Task statement
Only the records, exactly as written, belong in the answer; pictures do not.

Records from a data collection

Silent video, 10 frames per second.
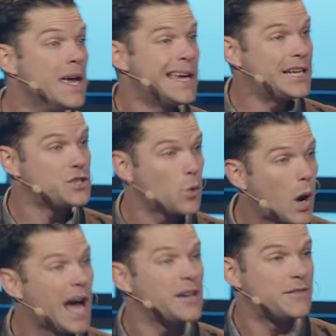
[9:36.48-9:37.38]
into
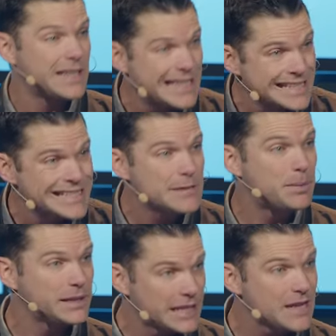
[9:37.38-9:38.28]
kind of easy
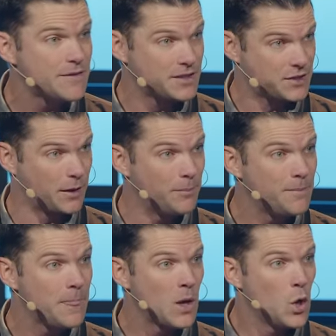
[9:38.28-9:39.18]
believism
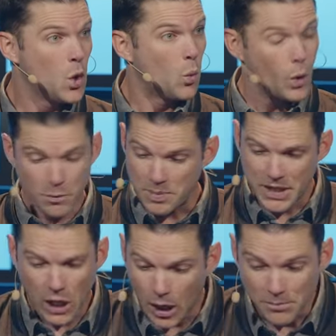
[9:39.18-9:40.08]
where it
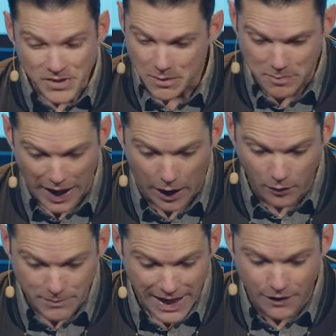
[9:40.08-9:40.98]
becomes
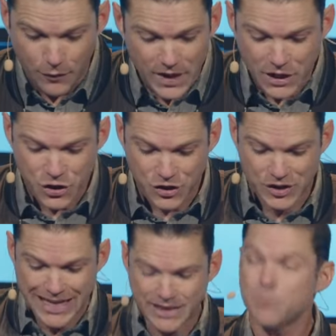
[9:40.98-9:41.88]
about, man, if we could
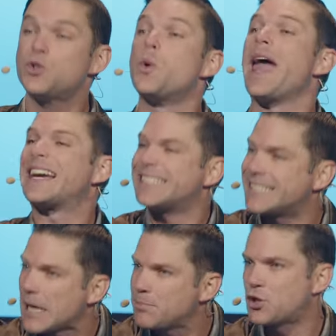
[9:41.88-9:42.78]
just get them to
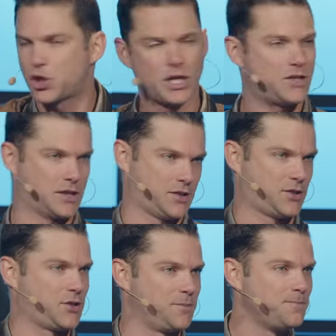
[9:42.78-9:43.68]
accept
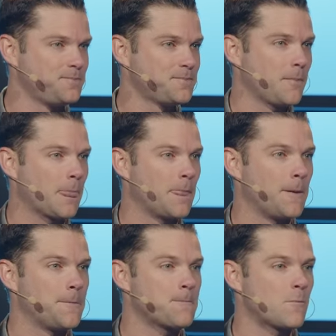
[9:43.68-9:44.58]
Jesus,
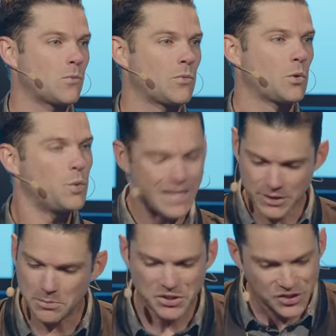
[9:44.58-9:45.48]
we get
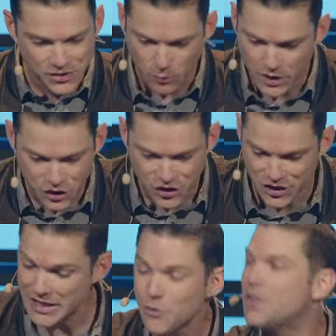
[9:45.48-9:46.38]
them to, we just
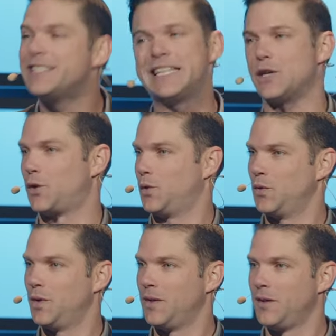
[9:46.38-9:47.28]
seal the deal,
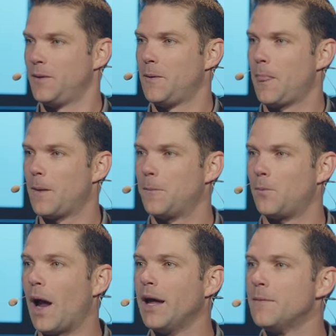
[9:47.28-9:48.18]

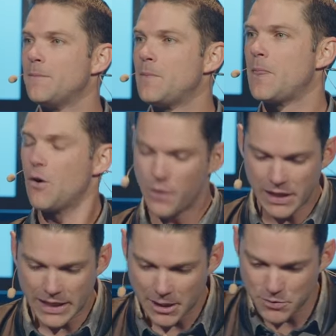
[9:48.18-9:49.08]
right? If we
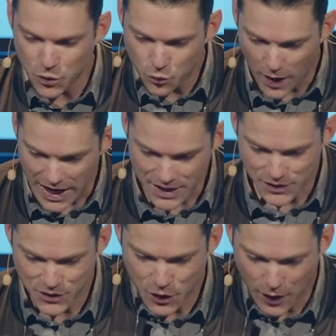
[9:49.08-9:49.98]
can get them to
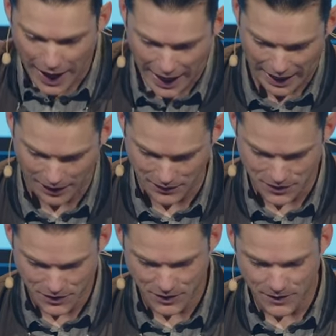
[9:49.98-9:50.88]
raise their
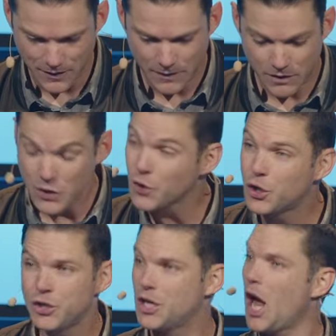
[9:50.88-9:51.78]
hand, then they're
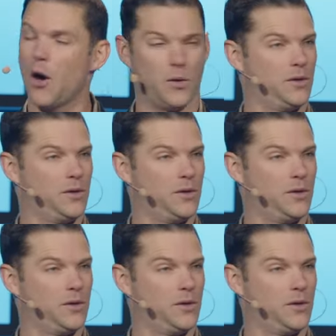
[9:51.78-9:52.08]
good to go.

Result for this task
Silent video, 10 frames per second.
[9:36.48-9:37.38]
into
[9:37.38-9:38.28]
kind of easy
[9:38.28-9:39.18]
believism
[9:39.18-9:40.08]
where it
[9:40.08-9:40.98]
becomes
[9:40.98-9:41.88]
about, man, if we could
[9:41.88-9:42.78]
just get them to
[9:42.78-9:43.68]
accept
[9:43.68-9:44.58]
Jesus,
[9:44.58-9:45.48]
we get
[9:45.48-9:46.38]
them to, we just
[9:46.38-9:47.28]
seal the deal,
[9:47.28-9:48.18]

[9:48.18-9:49.08]
right? If we
[9:49.08-9:49.98]
can get them to
[9:49.98-9:50.88]
raise their
[9:50.88-9:51.78]
hand, then they're
[9:51.78-9:52.08]
good to go.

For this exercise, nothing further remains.